The rooms in Hvar are compact, everywhere. It’s a small island that is trying to fit a lot in – so recalibrate your dimension expectations before you get there. Request a room facing the harbour to let the sea in (windows are huge and actually open). If you want peace and quiet, ask for something in the back. There’s a two-bedroom suite, and a few rooms with terraces. The rooms might be small, but they are definitely cosy.
They have a great breakfast menu here – served however only until 10AM – so you might only get to know your Nespresso. They have indoor/outdoor seating, but their outdoor terrace is the real draw – sit here on one of their sofas for lunch, dinner, or drinks. Want a change? Head to one of their other hotels that are all a short walk away. The beachfront casual patio at neighbouring Beach Bay is a good day option, and for something more white tablecloth at night, try San Marco at Palace Elisabeth.
We loved it here, overall. To run, there’s a boardwalk that’s about 5K, and a fortress (called Španjola) that you can hike up to. We actually saw a lot of walkers around – there seems to be a path around the island – do some research and head out. They also have biking and climbing, and you can rent pretty much any kind of boat you want (drive your own, with a skipper) in the harbor, quite reasonably.

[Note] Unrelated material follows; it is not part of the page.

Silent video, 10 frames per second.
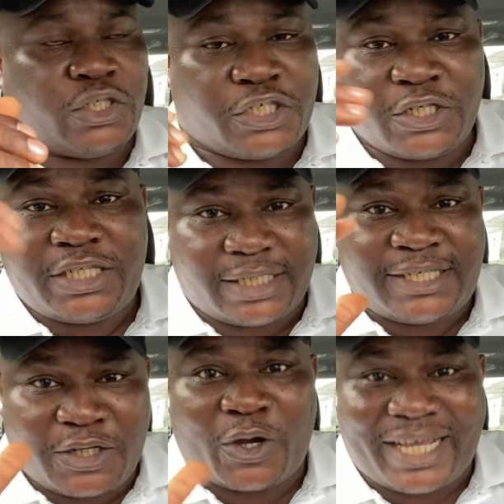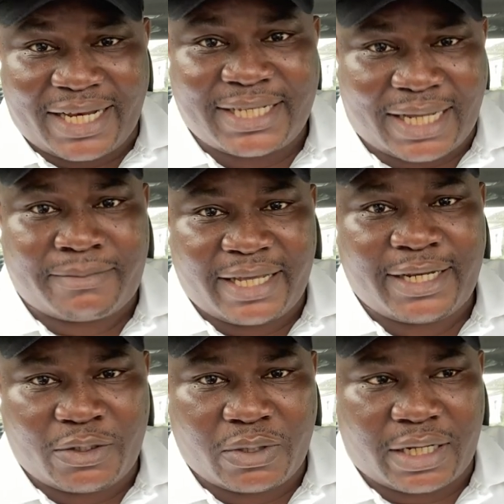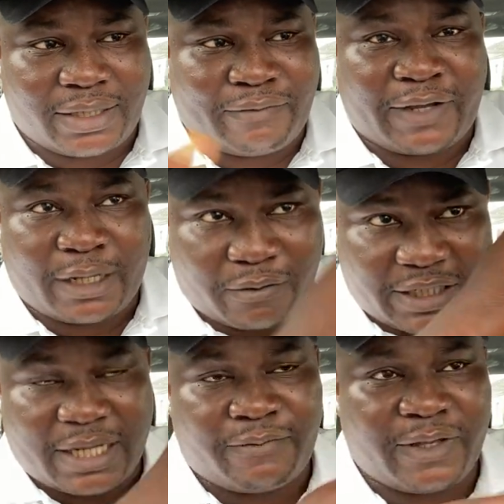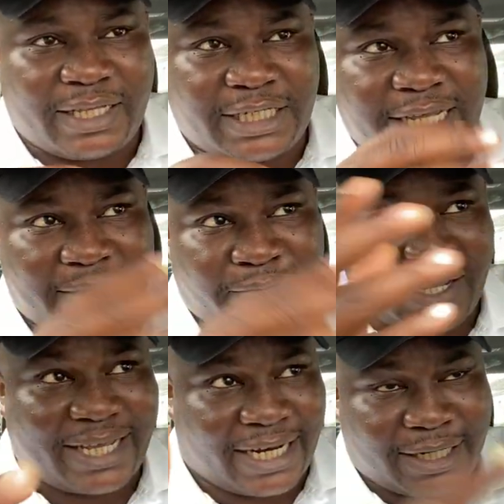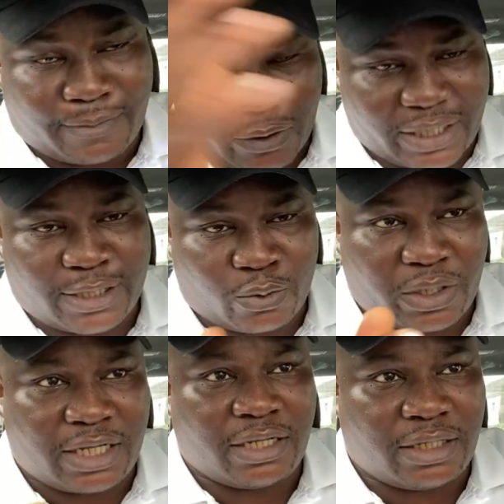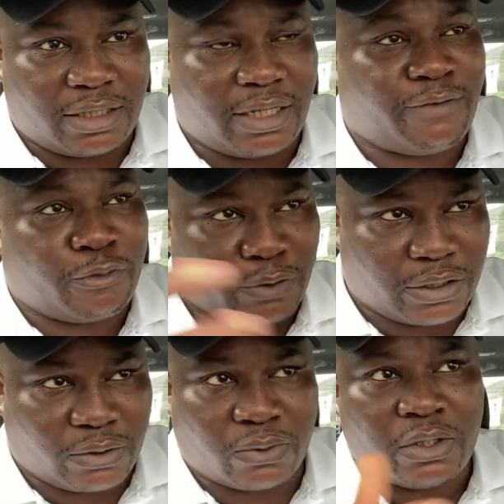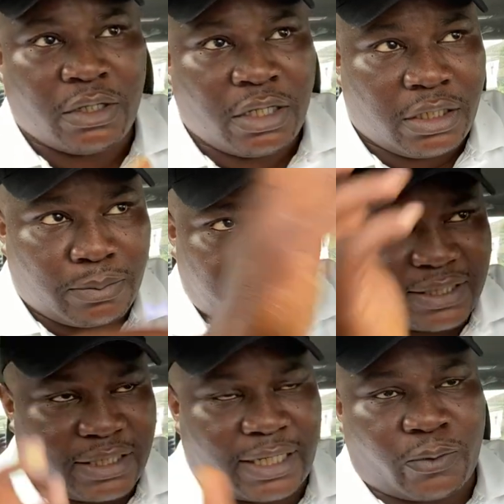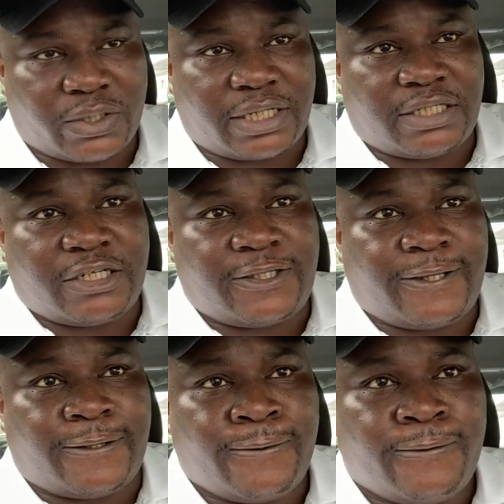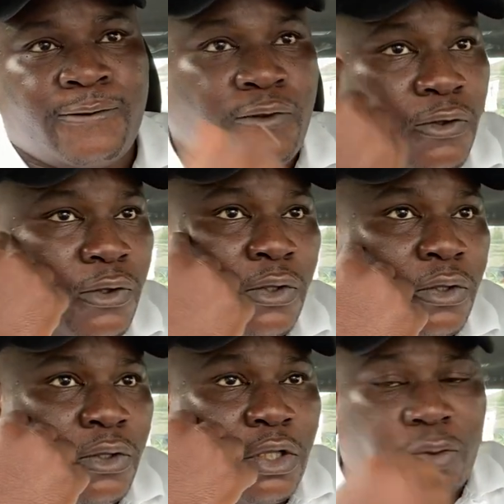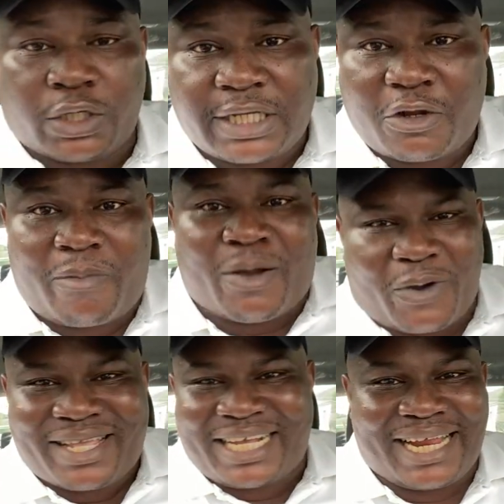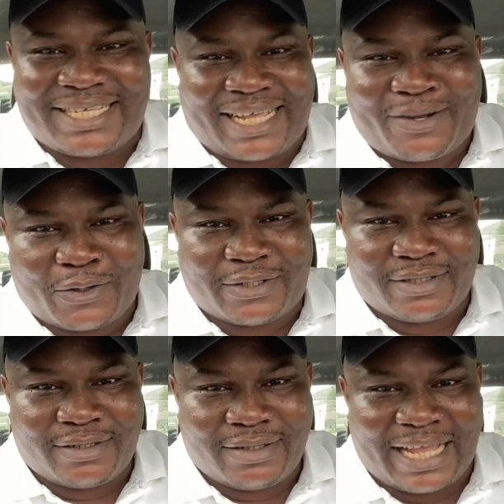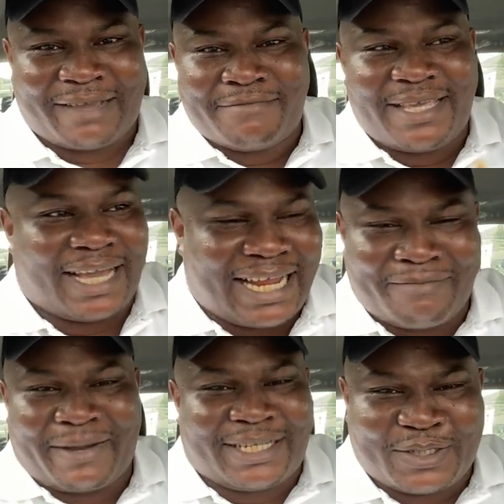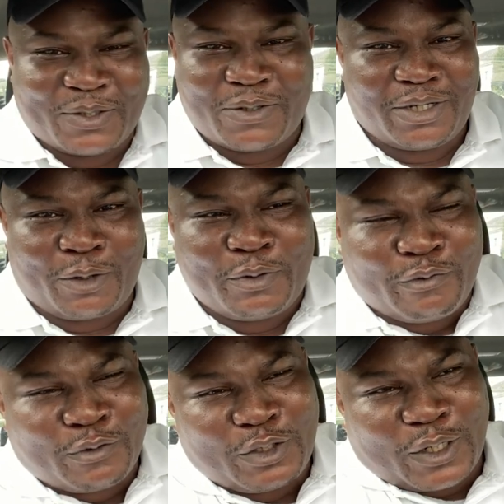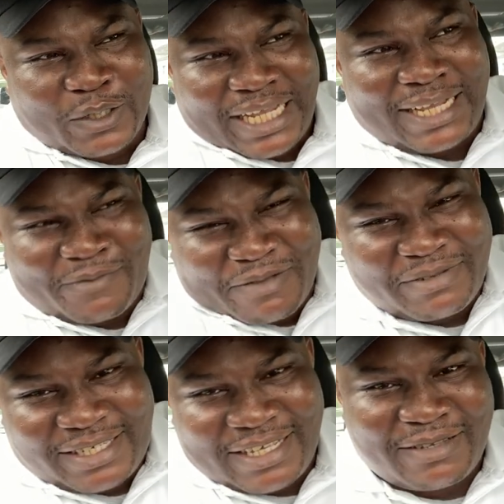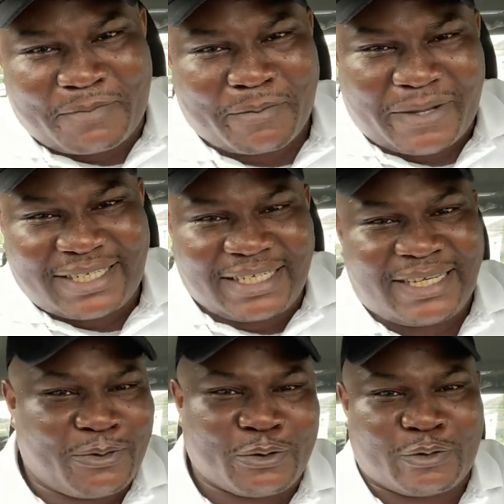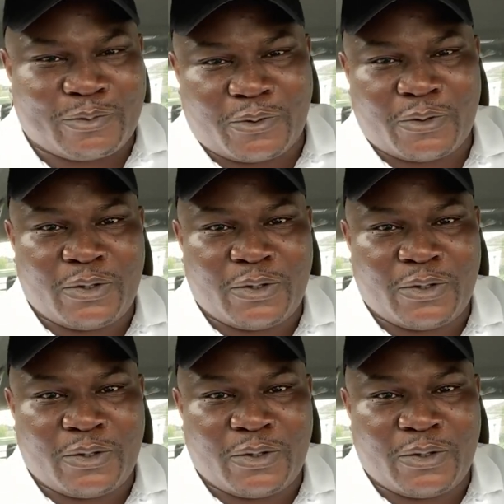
Senior Kennedy, I'm telling you now, the father of JF Kennedy, because that's one everybody know, the president that was assassinated. He was a normal working class like us, like me and Abat, you know, not even John Osagie when we say Papa say get Osmo.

Do rent a boat and cruise around. The tiny coves all have small restaurants, bars and absolutely stunning beaches. They’re really refreshing too, in that they’re so rustic and laid back – some of them only service yachts that come in daily, so they’re really chilled/not crowded. If you’re nervous about health and safety – one of the main bars in town, Seven, torches their bar several times a night (with actual flames) and our captain seemed to like his breakfast beers – you might need to pack some Xanax. We hear there are great vineyards/wineries too and be sure to buy some local olive oil.